By Serdar Yegulalp on 2017-01-11 08:00:00-05:00 No comments
My friend Steven Savage has a longish, but highly worthwhile, post where he talks about truth as being a matter of connection.
Something is True (or at least “truer” than other things) because it can be explained in multiple ways, because its validity is confirmed multiple ways, and the “true thing” relates to other data, concepts, and experiences. ... Truth is a web of connections. Truth does not exist outside of context.
One thing I would add to this picture (although by no means the only thing, I'm sure) is the concept of falsifiability, which stems from all that Steven is talking about but has dimensions of its own. If I can talk about the truth of something, I also need to be able to say, "What would prove this false?"
Software developers have the concept of "test-driven development," where you write unit tests that go hand-in-hand with the functionality you're creating. Whatever it is you're trying to do, you need to make sure that's what is actually happening, or your efforts will be in vain.

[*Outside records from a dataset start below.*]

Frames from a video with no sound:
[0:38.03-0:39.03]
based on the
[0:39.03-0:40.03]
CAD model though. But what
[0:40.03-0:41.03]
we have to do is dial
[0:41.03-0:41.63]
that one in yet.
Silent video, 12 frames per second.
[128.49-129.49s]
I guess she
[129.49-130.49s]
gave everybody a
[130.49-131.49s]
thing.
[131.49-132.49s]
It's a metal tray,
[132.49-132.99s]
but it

One theory as to how we've arrived in a "post-truth" society is that we've put too much emphasis on trusting "experts" and not enough emphasis on equipping people with the tools to perform their own tests of the truth. I agree with this up to a point, because I think veneration of authority is always detrimental to thought.

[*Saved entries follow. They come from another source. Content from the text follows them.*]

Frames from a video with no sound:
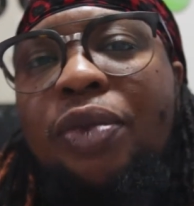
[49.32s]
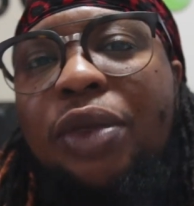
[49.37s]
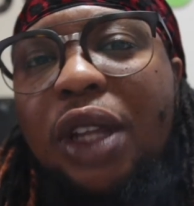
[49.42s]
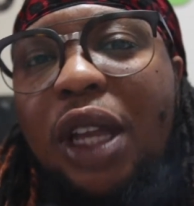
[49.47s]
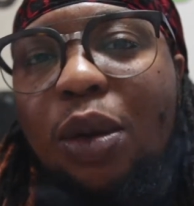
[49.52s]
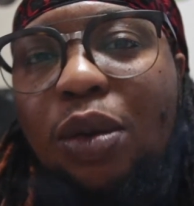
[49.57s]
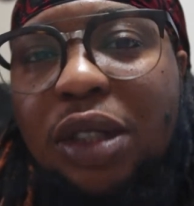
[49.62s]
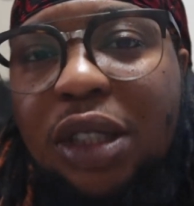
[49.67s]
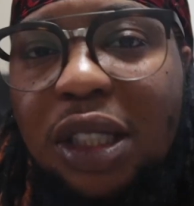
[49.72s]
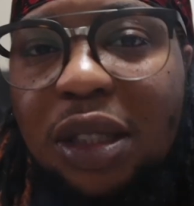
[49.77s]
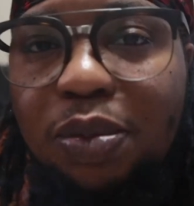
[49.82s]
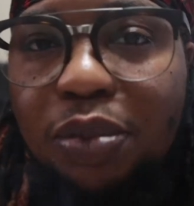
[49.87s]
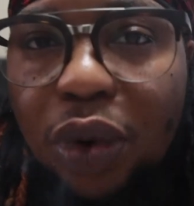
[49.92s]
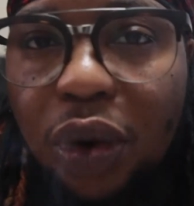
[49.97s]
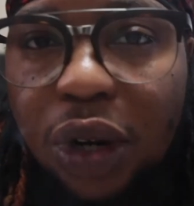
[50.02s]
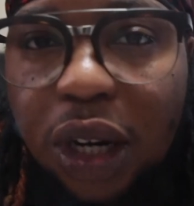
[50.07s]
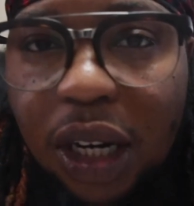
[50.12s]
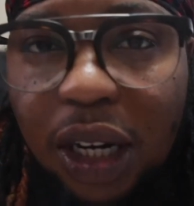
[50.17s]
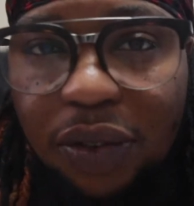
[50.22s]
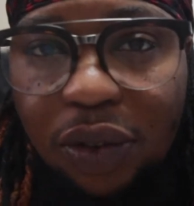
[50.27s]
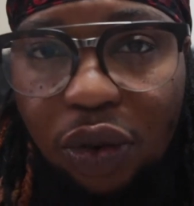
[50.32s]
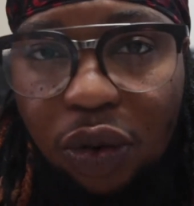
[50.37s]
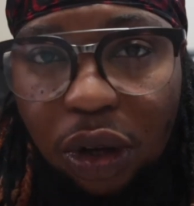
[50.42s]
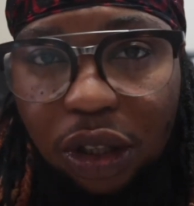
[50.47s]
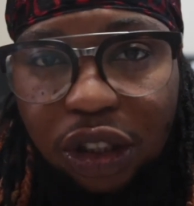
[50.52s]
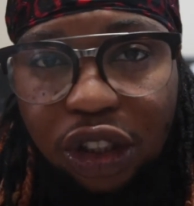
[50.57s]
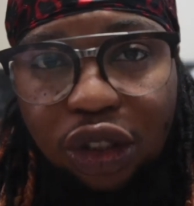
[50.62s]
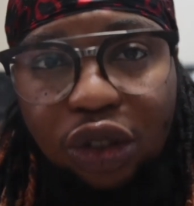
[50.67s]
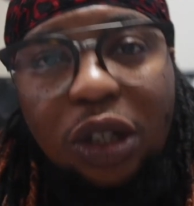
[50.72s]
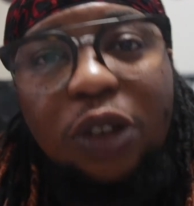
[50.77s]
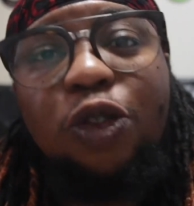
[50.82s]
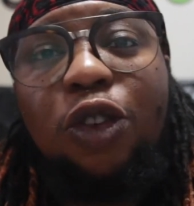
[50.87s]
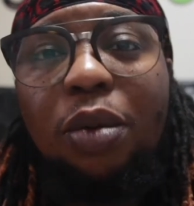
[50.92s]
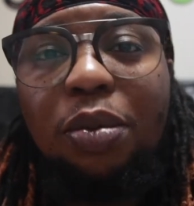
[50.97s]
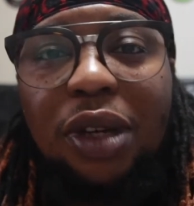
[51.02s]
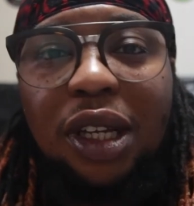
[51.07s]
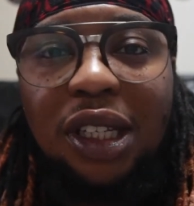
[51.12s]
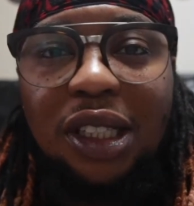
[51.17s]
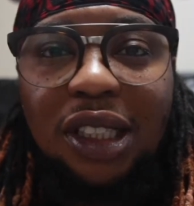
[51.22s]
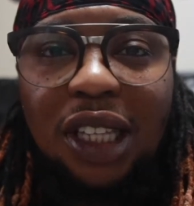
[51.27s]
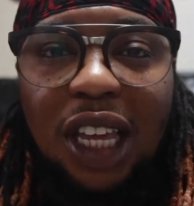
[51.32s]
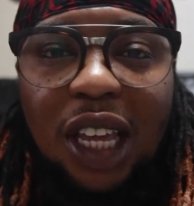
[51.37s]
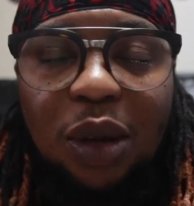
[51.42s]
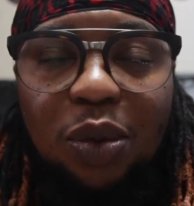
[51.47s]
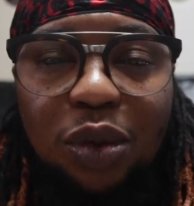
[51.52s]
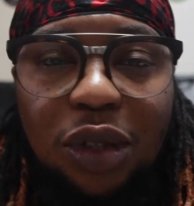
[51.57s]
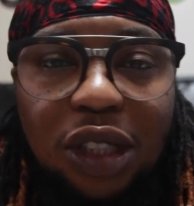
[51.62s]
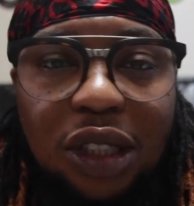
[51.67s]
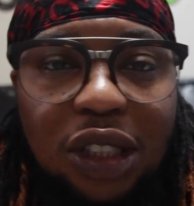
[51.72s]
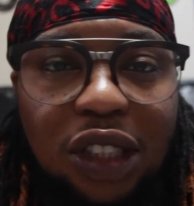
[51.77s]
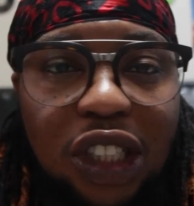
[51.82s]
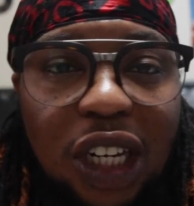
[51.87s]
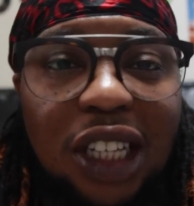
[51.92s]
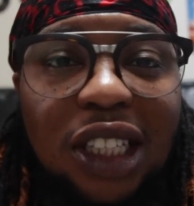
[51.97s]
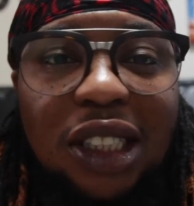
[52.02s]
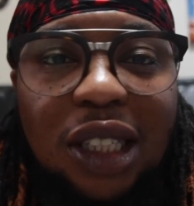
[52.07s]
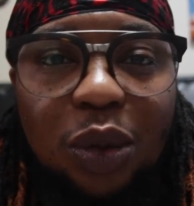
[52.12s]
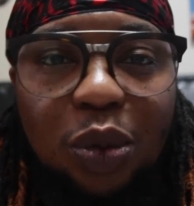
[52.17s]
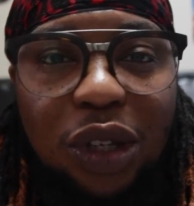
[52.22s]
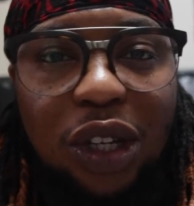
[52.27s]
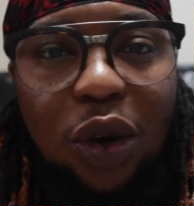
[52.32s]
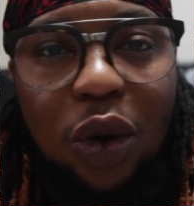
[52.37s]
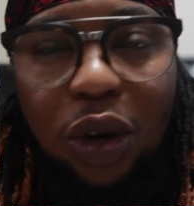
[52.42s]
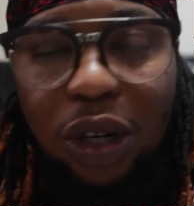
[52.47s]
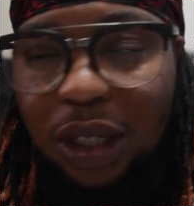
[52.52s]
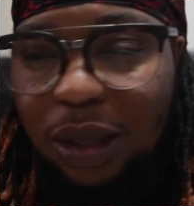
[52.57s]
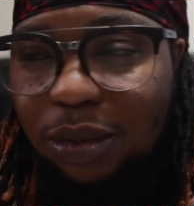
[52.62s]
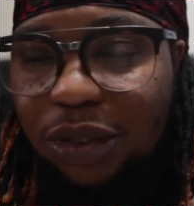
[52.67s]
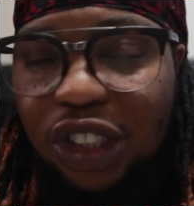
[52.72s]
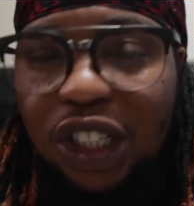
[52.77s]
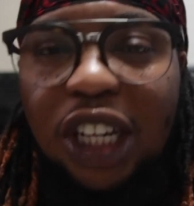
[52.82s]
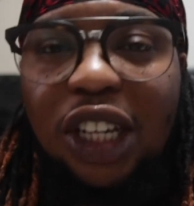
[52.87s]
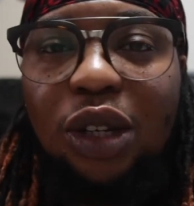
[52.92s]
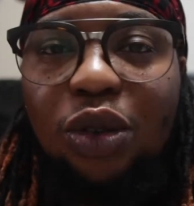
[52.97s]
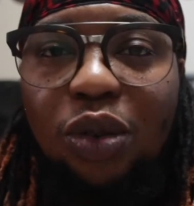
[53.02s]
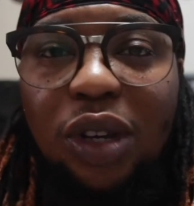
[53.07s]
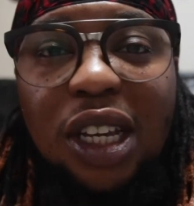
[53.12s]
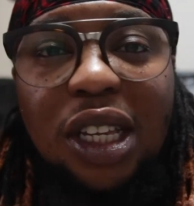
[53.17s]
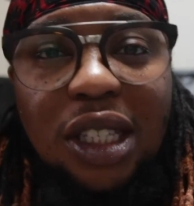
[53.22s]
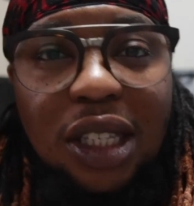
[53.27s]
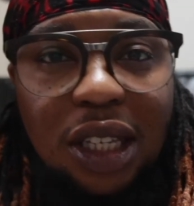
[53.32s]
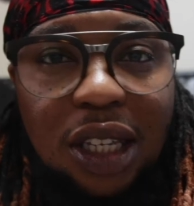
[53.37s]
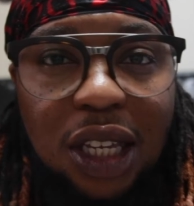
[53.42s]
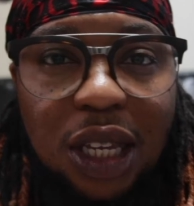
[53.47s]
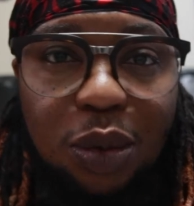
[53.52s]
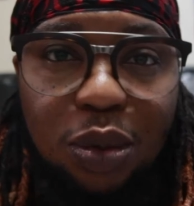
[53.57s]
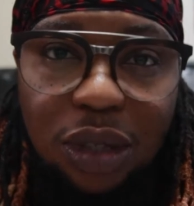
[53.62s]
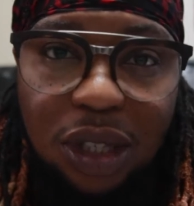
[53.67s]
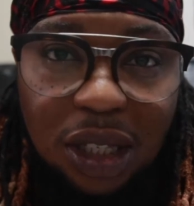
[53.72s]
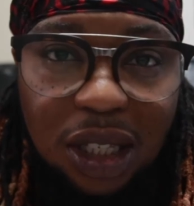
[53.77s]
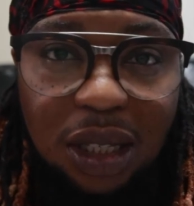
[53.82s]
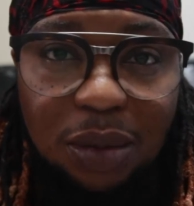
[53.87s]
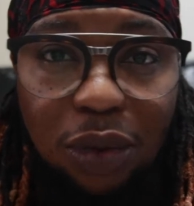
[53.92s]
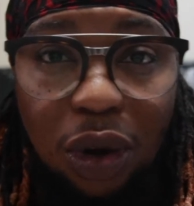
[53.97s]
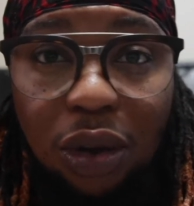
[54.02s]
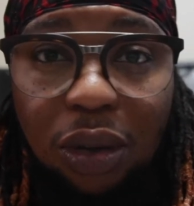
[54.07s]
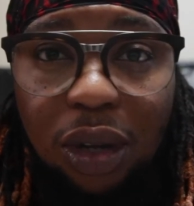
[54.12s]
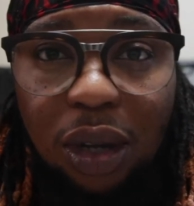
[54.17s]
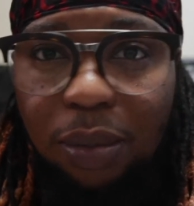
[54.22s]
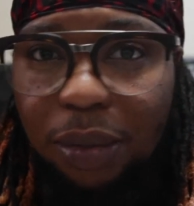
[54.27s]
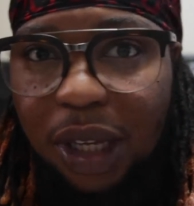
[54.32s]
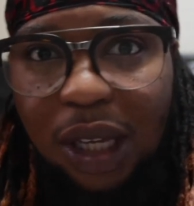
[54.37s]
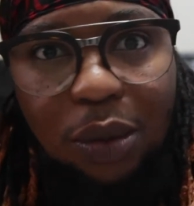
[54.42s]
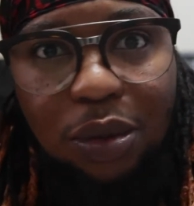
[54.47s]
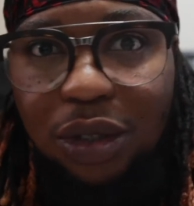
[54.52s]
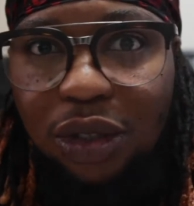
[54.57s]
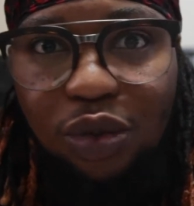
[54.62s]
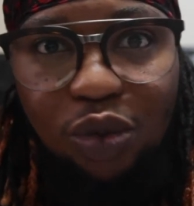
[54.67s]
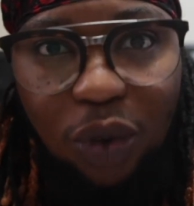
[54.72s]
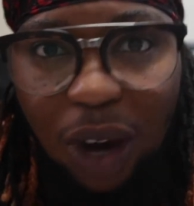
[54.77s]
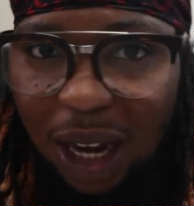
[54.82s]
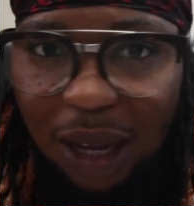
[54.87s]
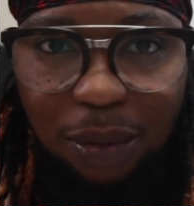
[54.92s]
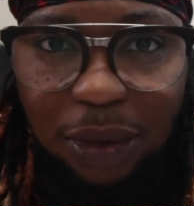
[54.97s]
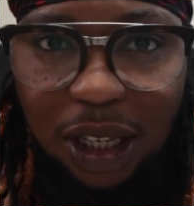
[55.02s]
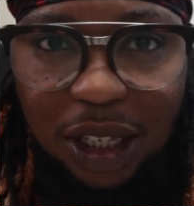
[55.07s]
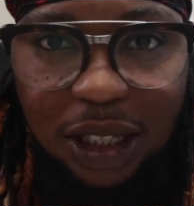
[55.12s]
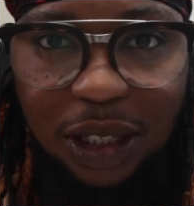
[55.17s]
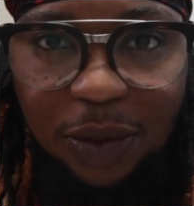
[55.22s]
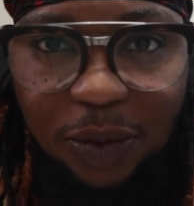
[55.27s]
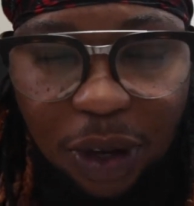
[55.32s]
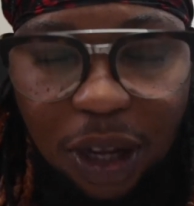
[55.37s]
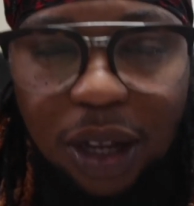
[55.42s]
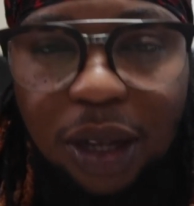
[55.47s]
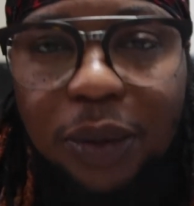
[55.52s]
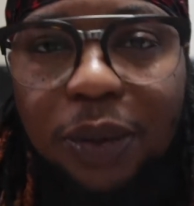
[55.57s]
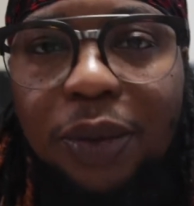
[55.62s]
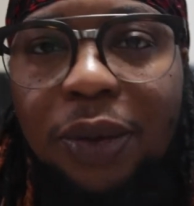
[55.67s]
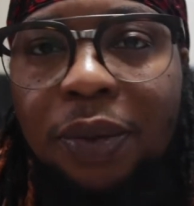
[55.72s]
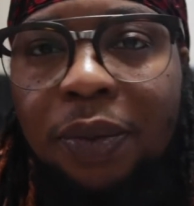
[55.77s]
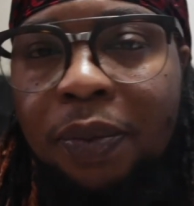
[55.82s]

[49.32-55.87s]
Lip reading: it was this boy that lived across the street from me. His name was Jason. We called him Jay Greasy. He was a smoker, but he was grimy as fuck.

Many of the people I see who are most hostile in their rejection of the truth and expertise have no skill in identifying truth or recognizing falsifiability. As Steven pointed out, they have become their own cult leaders — they look for what confirms their existing prejudices, even (and especially) those that they are not fully aware of, and they select in favor of that. As someone else put it: "Their arguments are reverse-engineered from the answers they want."
Such people never become aware of their own incompetence, and modern life equips them with all sorts of failsafes for never having to break their shins against such a hard truth. People who call themselves "skeptics" and simply swap one source of bias for another aren't skeptics; they're solipsists.

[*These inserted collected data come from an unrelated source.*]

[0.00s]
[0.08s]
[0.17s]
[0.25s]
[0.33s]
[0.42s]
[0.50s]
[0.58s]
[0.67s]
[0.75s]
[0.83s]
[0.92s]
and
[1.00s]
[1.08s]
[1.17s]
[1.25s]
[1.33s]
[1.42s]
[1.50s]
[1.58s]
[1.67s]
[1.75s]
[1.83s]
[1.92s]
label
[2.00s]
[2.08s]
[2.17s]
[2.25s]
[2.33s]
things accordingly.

My own feeling is that this is a problem because of the way people are conditioned to think about themselves, and identify with static images of themselves.
To wit: If I think of myself as a skeptical person, therefore I am one — even if my actual skepticism is indiscernible from just snarling at people telling me something I don't really want to hear. I don't actually have to practice skepticism or critical thinking; I just have to assume the label, if only in my own eyes and not anyone else's.
But practicing critical thinking would mean admitting that you're wrong and having to correct course, and for some people such a demand amounts to an attack on their sacred person. Because, let's face it — that amounts to becoming a different person. More profound horrors are scarcely possible for those who think of themselves as being perfect just as they are.
Maybe that's the real problem — that people think of themselves as immutable wholes, not processes subject to constant re-evaluation. We don't teach people to look at themselves that way to begin with, so maybe we shouldn't be surprised when they don't show much interest in doing it generally.